The First Appearance of the Great American Desert -- A Foundational Map of the American West
Scarce map of the region from the Rocky Mountains to the Mississippi Valley, which accompanied the English edition of Stephen Long's important report on his expedition to the Rocky Mountains.
Long's map illustrates the region drained by the Arkansas, Kansas, Missouri & Mississippi Rivers, one of the most important expeditions of the American West from the first half of the 19th Century. A daily account of Long's route is shown on the map, beginning west of Council Bluff on June 7, traveling west to the Pawnee Villages and then south to the Platte River and finally to the Rocky Mountains by the first week in July, then south to the Arkansas River. The party then proceeded eastward, before splitting into two groups on July 24, with Captain Bell's detachment proceeding east via the Arkansas and Major Long's detachment traveling south the Canadian River and then returning east to the Indian Territory.
The map also shows the location where the detachment led by Thomas Say was robbed by a Pawnee War Party, near the Konzas Villages.
Stephen H. Long led a Government expedition to the Rocky Mountains in 1819 and 1820. Following on the heals of the Lewis & Clark expedition, it is generally regarded as one of the most important early overland expeditions to the American West, following the completion of the Adams Onis Treaty.
This map was prepared to illustrate the London edition of the official account of Long's expedition, Account of an Expedition from Pittsburgh to the Rocky Mountains, published in London in 1823. While the map was produced by Long, the report of the expedition was written by Edwin James, the botanist who accompanied Long. Other members of the expedition were Thomas Say as naturalist and entomologist, and Titian Peale as draughtsman.
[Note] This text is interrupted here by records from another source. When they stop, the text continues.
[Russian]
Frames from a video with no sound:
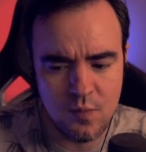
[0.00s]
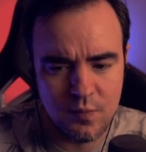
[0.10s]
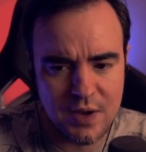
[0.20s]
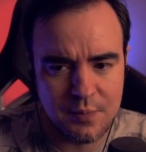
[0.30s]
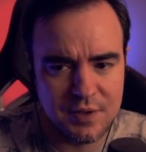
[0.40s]

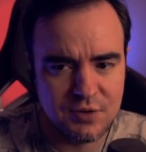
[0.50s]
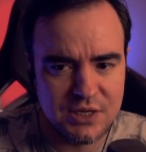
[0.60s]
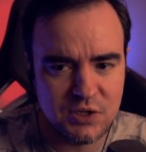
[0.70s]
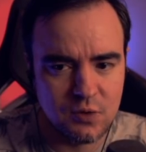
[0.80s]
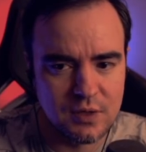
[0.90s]
как первая
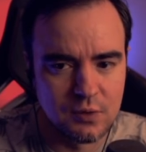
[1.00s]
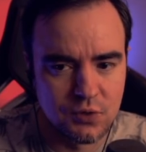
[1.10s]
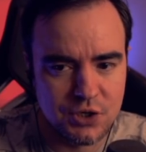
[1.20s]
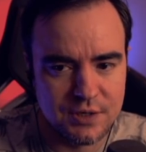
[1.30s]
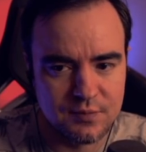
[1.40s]
часть, только
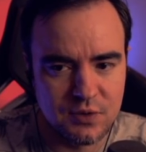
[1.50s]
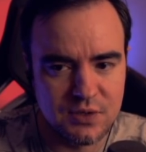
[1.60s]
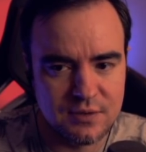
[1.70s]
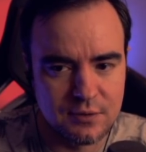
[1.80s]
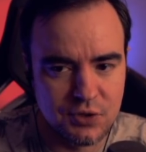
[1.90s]
лучше. То
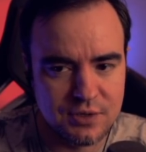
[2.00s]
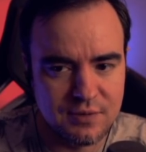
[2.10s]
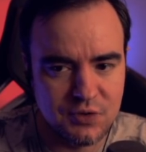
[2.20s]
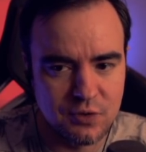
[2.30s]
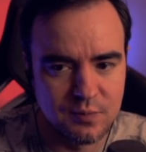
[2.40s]
есть лучше
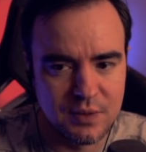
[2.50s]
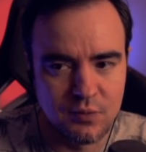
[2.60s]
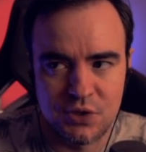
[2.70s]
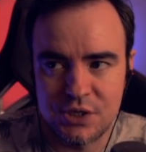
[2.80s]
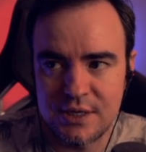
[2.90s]
во всем по
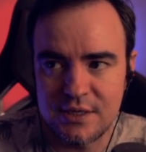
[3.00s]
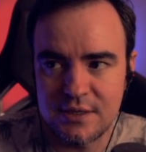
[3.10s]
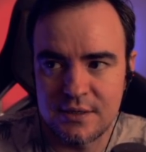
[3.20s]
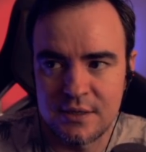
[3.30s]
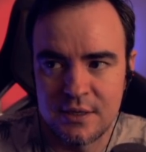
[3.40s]
большей
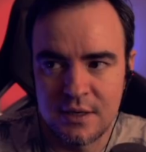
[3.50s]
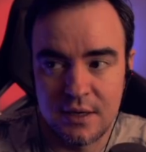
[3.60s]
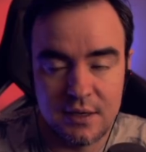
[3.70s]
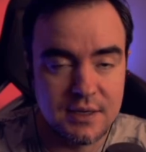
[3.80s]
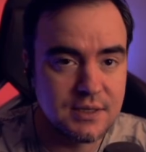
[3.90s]
части.
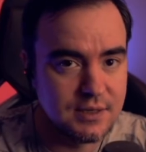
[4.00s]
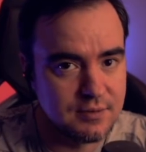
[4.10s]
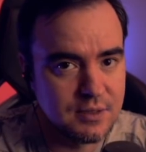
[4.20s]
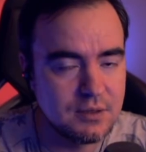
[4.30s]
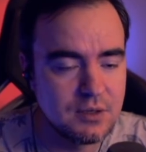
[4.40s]
Она
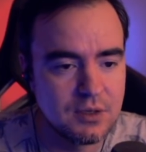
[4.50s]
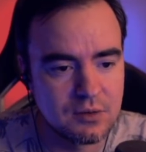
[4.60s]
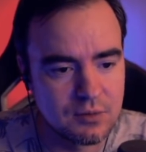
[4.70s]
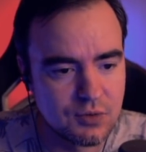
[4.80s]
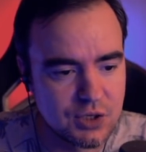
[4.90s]
красивее,
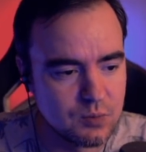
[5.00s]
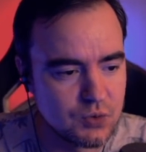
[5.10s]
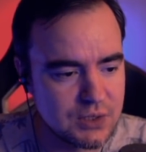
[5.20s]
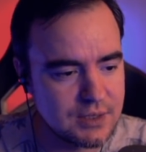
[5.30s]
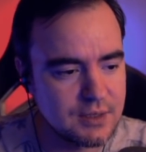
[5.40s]
тут лучше
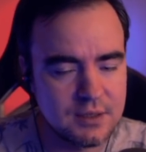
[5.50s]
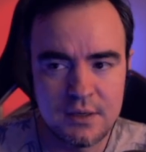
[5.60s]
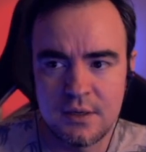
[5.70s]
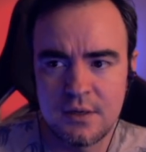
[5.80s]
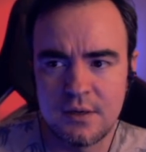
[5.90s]
музыка,
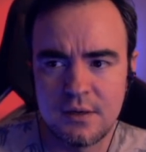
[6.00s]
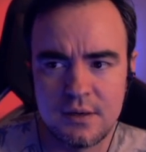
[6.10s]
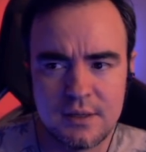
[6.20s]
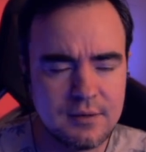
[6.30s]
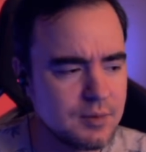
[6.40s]

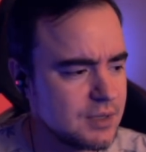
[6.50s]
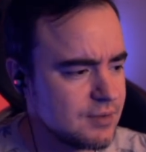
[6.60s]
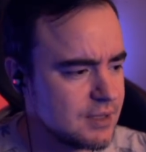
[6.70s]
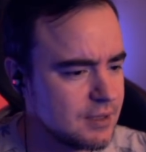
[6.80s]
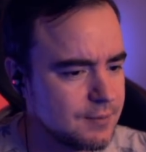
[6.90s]
да и вообще
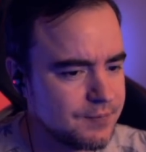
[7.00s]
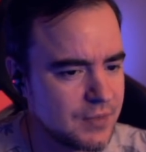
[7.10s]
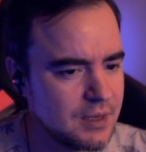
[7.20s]
в целом.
Wheat noted that the map represented a distinct step forward in the mapping of the West, the first to use the term Great American Desert. It corrected many errors, primarily the course of the Red River, and the corrections to the eastern slope of the Rocky Mountains. HS Tanner also spoke highly of the map in his 1823 Geographical Memoir.
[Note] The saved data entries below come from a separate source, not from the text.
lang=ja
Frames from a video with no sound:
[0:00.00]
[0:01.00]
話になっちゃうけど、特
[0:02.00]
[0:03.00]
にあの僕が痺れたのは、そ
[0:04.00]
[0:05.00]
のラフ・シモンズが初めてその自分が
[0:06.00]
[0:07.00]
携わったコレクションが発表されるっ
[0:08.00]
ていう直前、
Stephen Harriman Long Expedition
In 1814, Long was commissioned a lieutenant of engineers in the U.S. Army Corps of Engineers. Upon the reorganization of the Army in 1816, he was appointed a Major on 16 April and assigned to the Southern Division under Maj. Gen. Andrew Jackson as a topographical engineer.
In 1817, Major Long headed a military excursion up the Mississippi River to the Falls of St. Anthony near the confluence with the Minnesota River. As a result of his recommendations, the Army established Fort Snelling to guard against Indian incursions against settlers in the Upper Mississippi Valley.
In 1818 he was appointed to organize a scientific contingent to accompany soldiers of Colonel Henry Atkinson's command on the Yellowstone Expedition (sometimes called the Atkinson-Long Expedition). The plan was to explore the upper Missouri River. Long spent the autumn designing the construction of an experimental steamboat for the venture, Western Engineer. Departing from St. Louis in June 1819, it was the first steamboat to travel up the Missouri River into the Louisiana Purchase territory, and the first steamboat to have a stern paddle wheel. On September 17, Long's party arrived at Fort Lisa, a trading fort belonging to William Clark's Missouri Fur Company. It was about five miles south of Council Bluffs, Iowa. Long's group built their winter quarters nearby and called it "Engineer Cantonment."
Within a month, Long returned to the east coast, and by the following May, his orders had changed. The Yellowstone Expedition had become too costly and so instead of exploring the Missouri River, President James Monroe decided to have Long lead an expedition up the Platte River to the Rocky mountains and back along the border with the Spanish colonies. Exploring that border was vital, since John Quincy Adams had just concluded the treaty with Spain, which drew a new U.S. border to the Pacific.
The party ascended the Platte River and explore the headwaters of both the Red River and Arkansas River. The expedition followed the Platte River to the South Fork to the Colorado Rockies, where they discovered and named Long's Peak. On July 5, 1820, they reached present day Denver and on July 12, Colorado Springs, from which three party members, including Edwin James, set out to climb Pike's Peak.
The party continued south to the upper Arkansas River, where Long divided it into two groups. One group was instructed to continue the exploration of the Arkansas while the second group, which included both Long and James, went to explore the Red River. In early August the party followed the Canadian River, mistaking it for the Red. This mistake led the group into New Mexico and the Texas panhandle, where they suffered from a scarcity of food sources. The expedition also encountered a party of Kiowa-Apaches, the first recorded meeting between Anglo-Americans and Kiowa-Apaches. The group traveled through Oklahoma and finally reunited with the others at Fort Smith, Arkansas.
The expedition ended with neither of its main objectives met. Neither the source of Arkansas nor the Red River was found. The geographic details of the "Great American Desert" were hardly what an expansionist government wanted to hear about. Nevertheless, the Long Expedition was the first scientific survey of the region and dramatically increased the country's geographical knowledge of the West.
While the complete report appears on the market occasionally, the separate map is quite rare on the market. This is the first example we have offered for sale.